**EXERCISE BRIEF**:
Take the listing below and write it out again exactly, skipping any picture that it holds.

**INPUT FOR THIS TASK**:
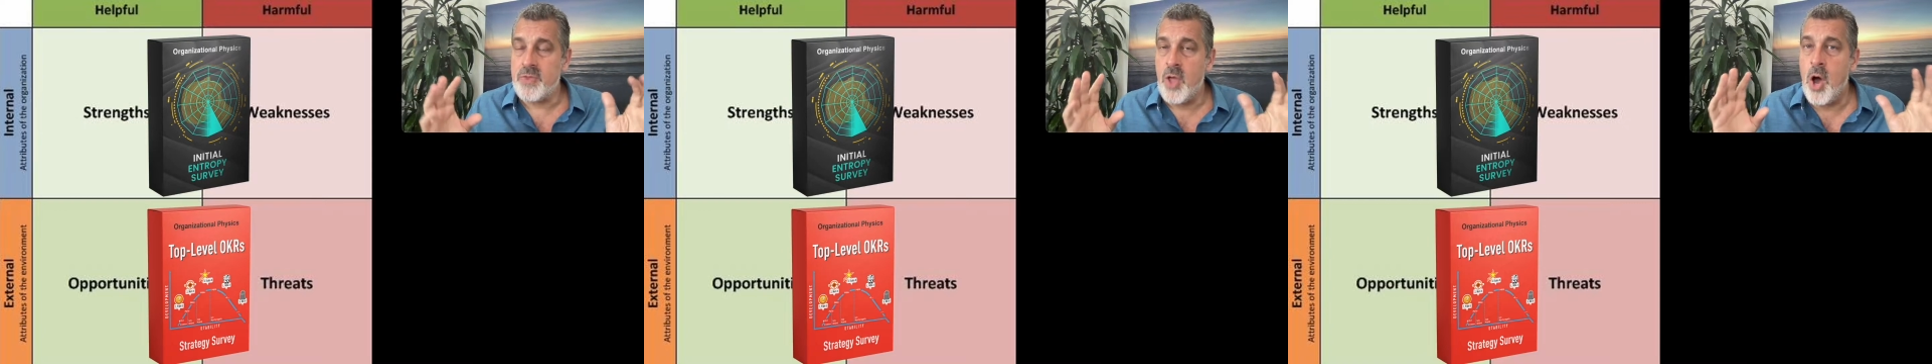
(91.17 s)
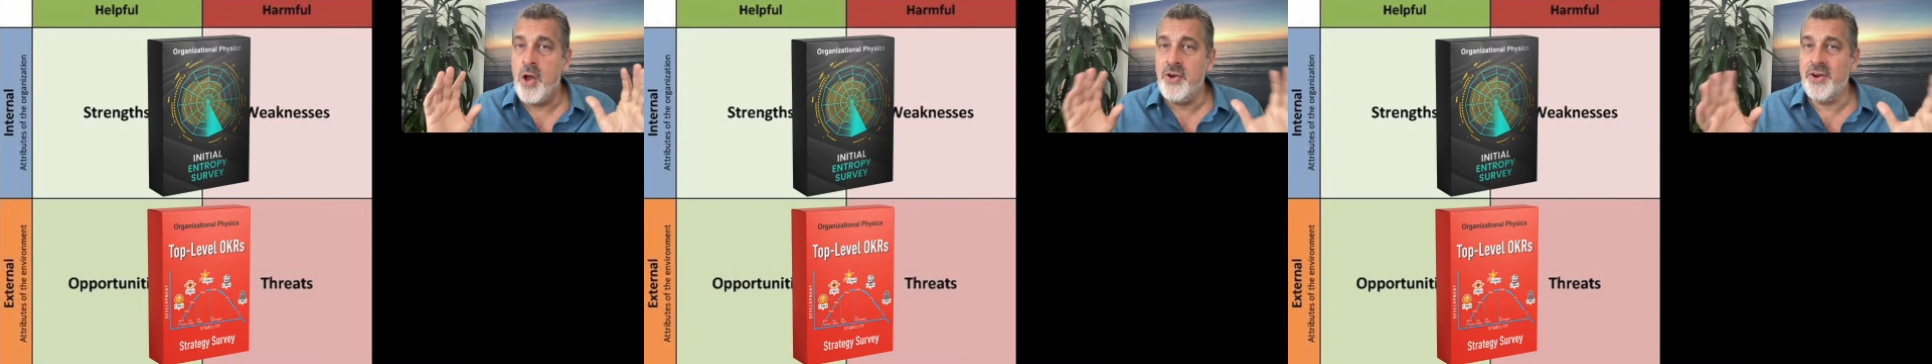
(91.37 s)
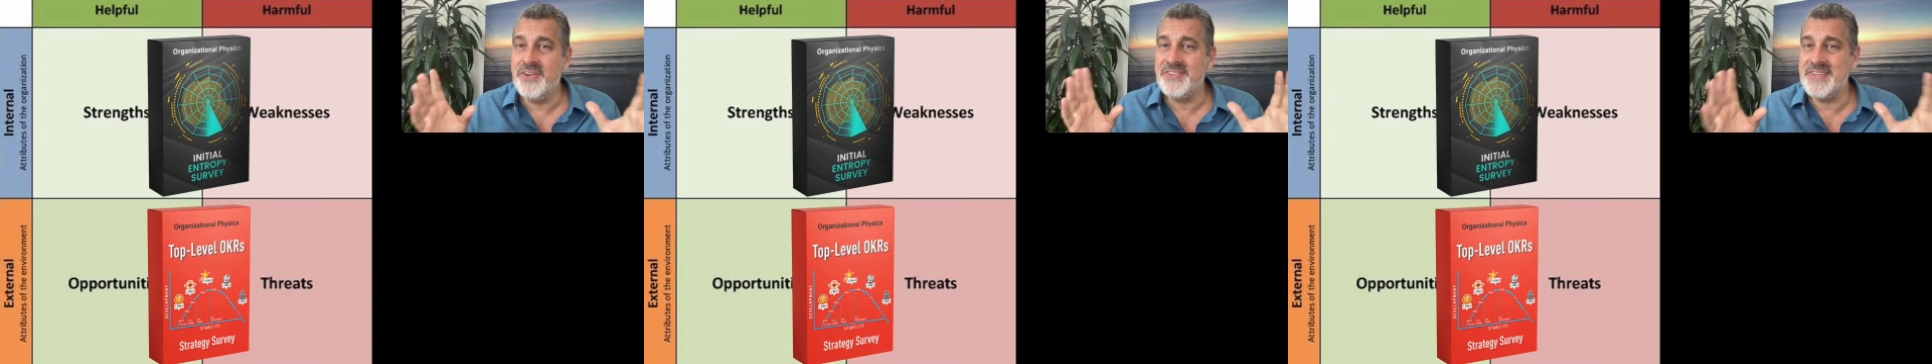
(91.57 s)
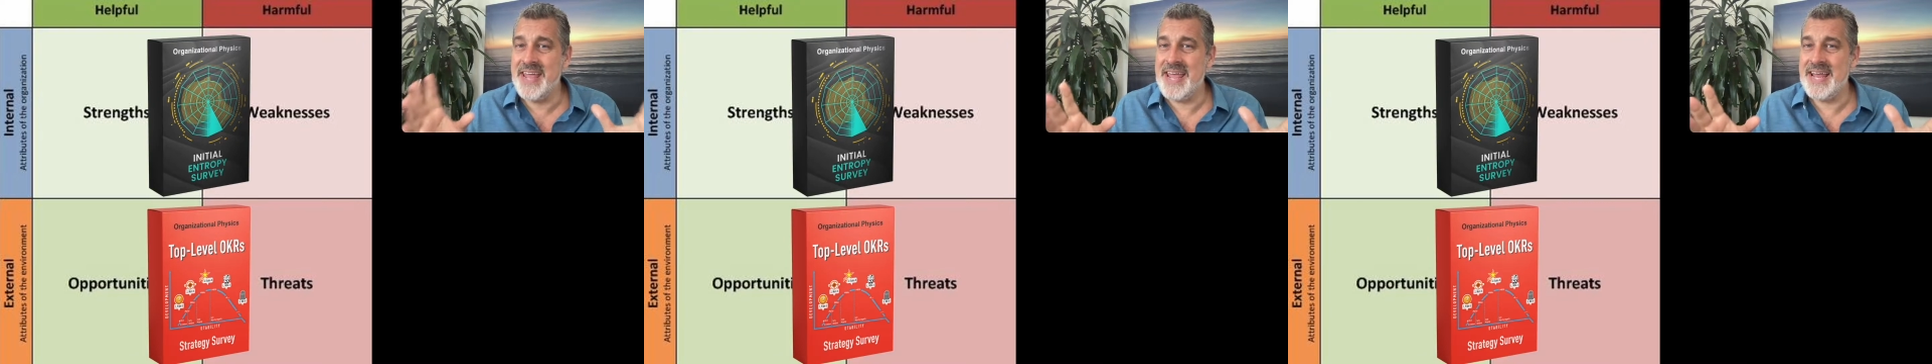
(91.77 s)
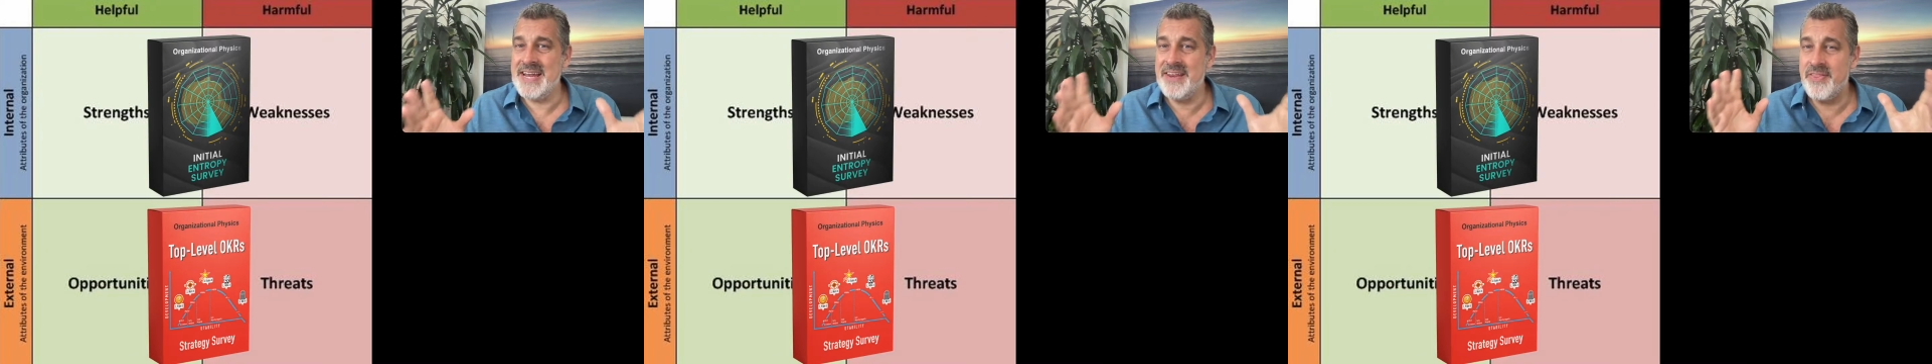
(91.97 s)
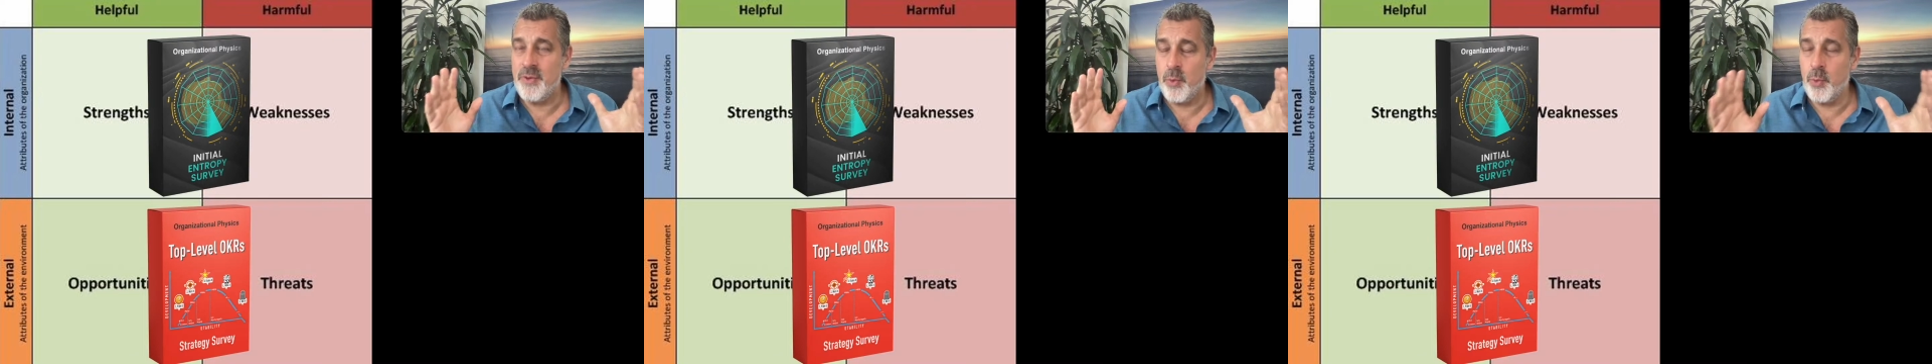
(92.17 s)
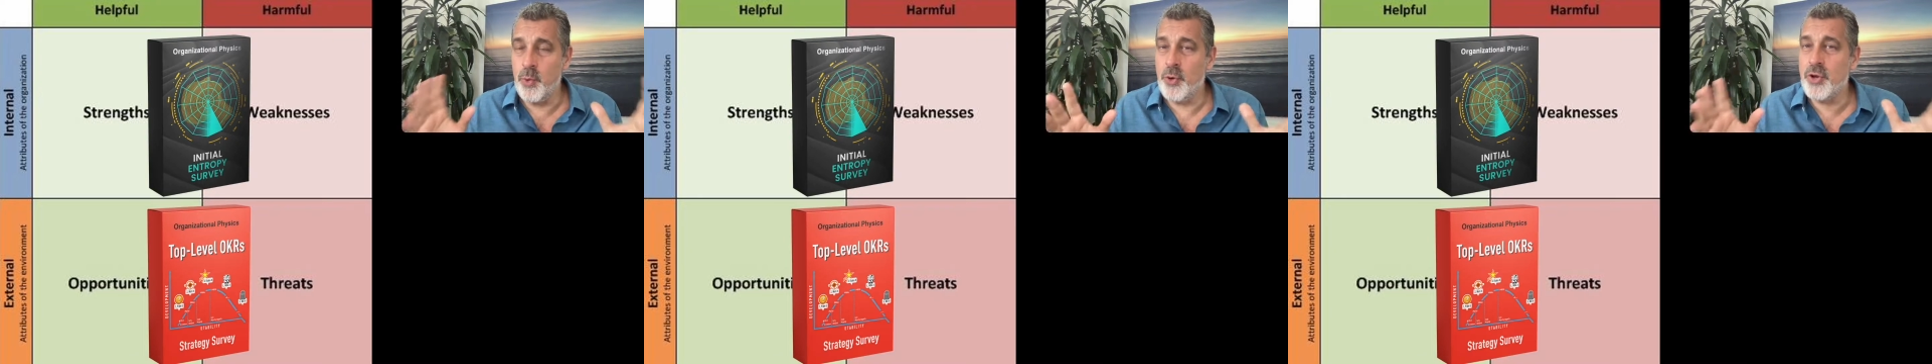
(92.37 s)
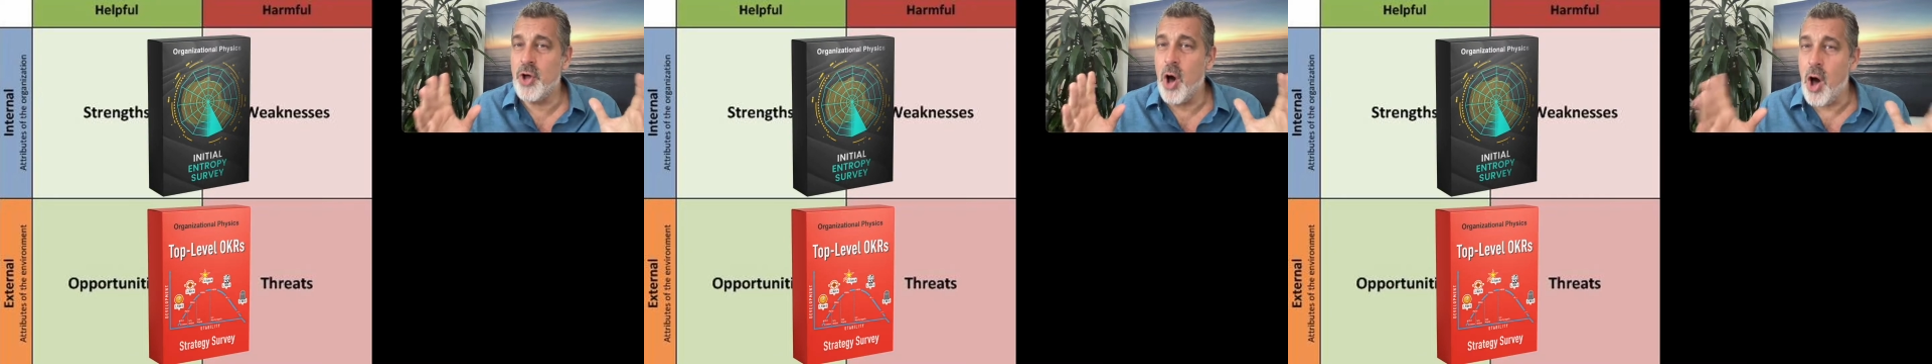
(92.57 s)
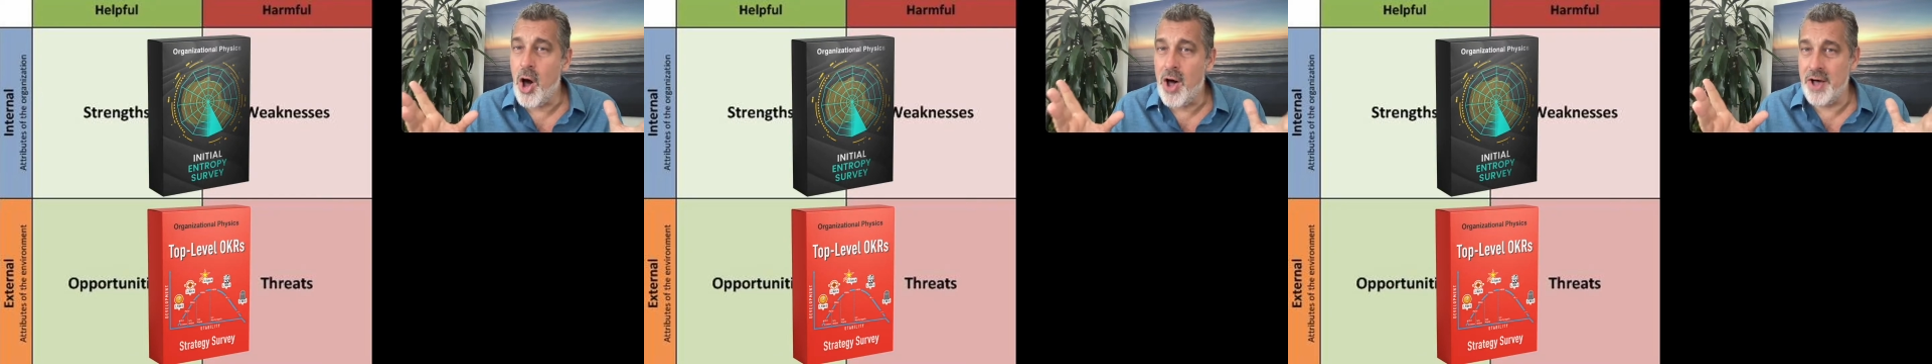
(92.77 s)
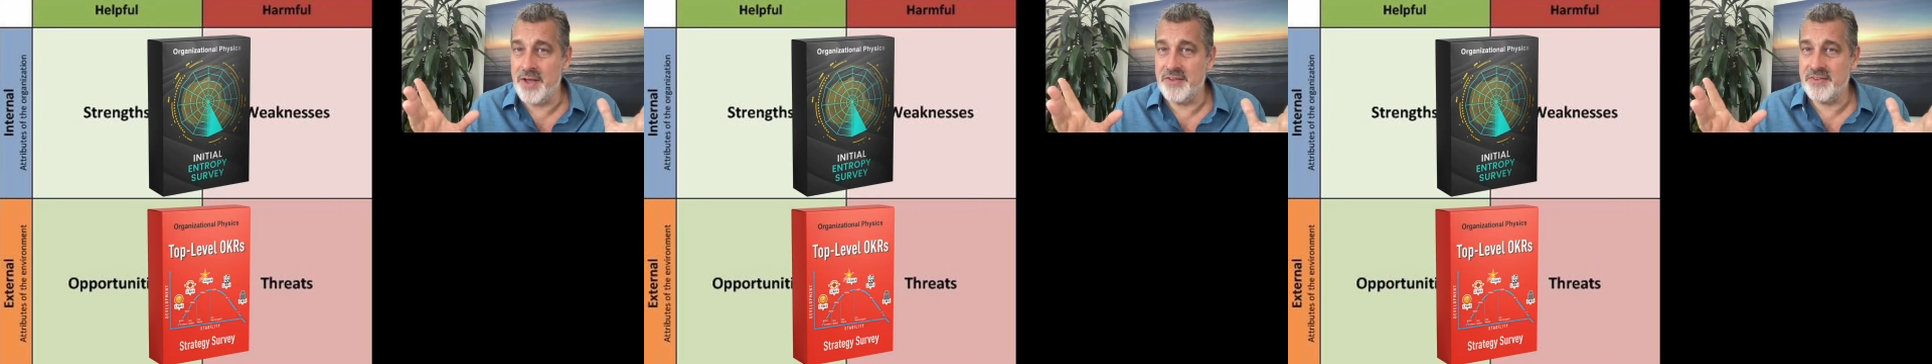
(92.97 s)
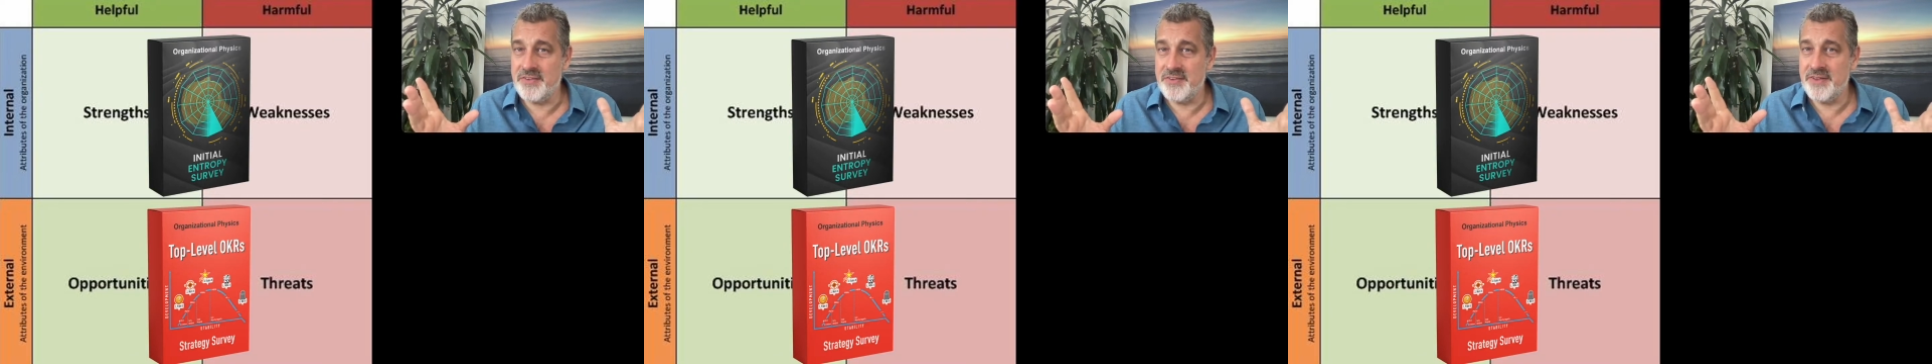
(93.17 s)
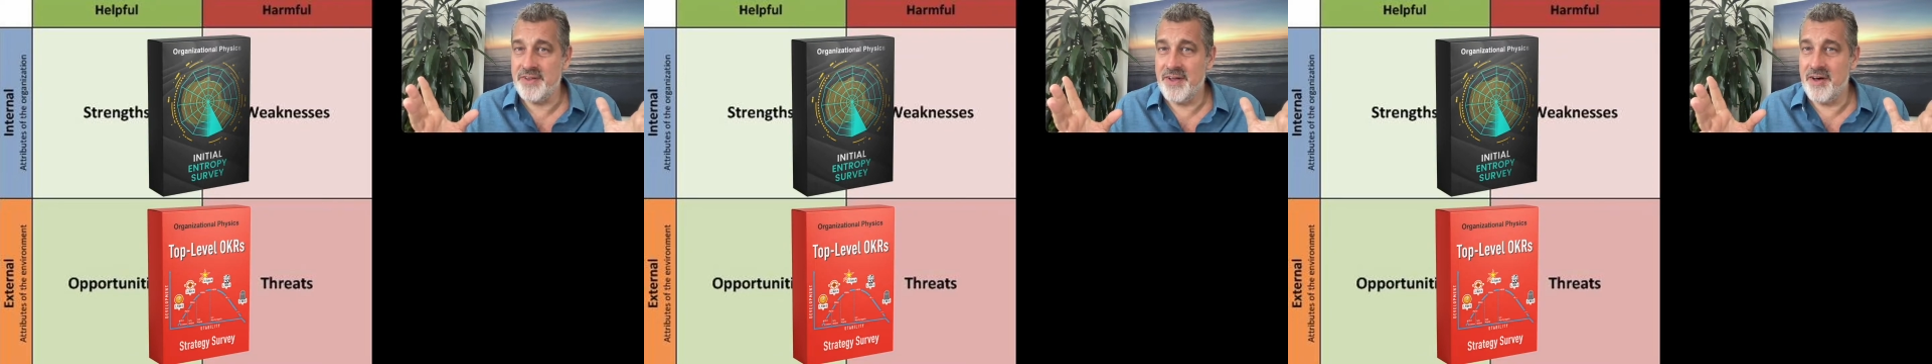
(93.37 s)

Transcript: understand the root cause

**SOLUTION TO THE EXERCISE**:
(91.17 s)
(91.37 s)
(91.57 s)
(91.77 s)
(91.97 s)
(92.17 s)
(92.37 s)
(92.57 s)
(92.77 s)
(92.97 s)
(93.17 s)
(93.37 s)

Transcript: understand the root cause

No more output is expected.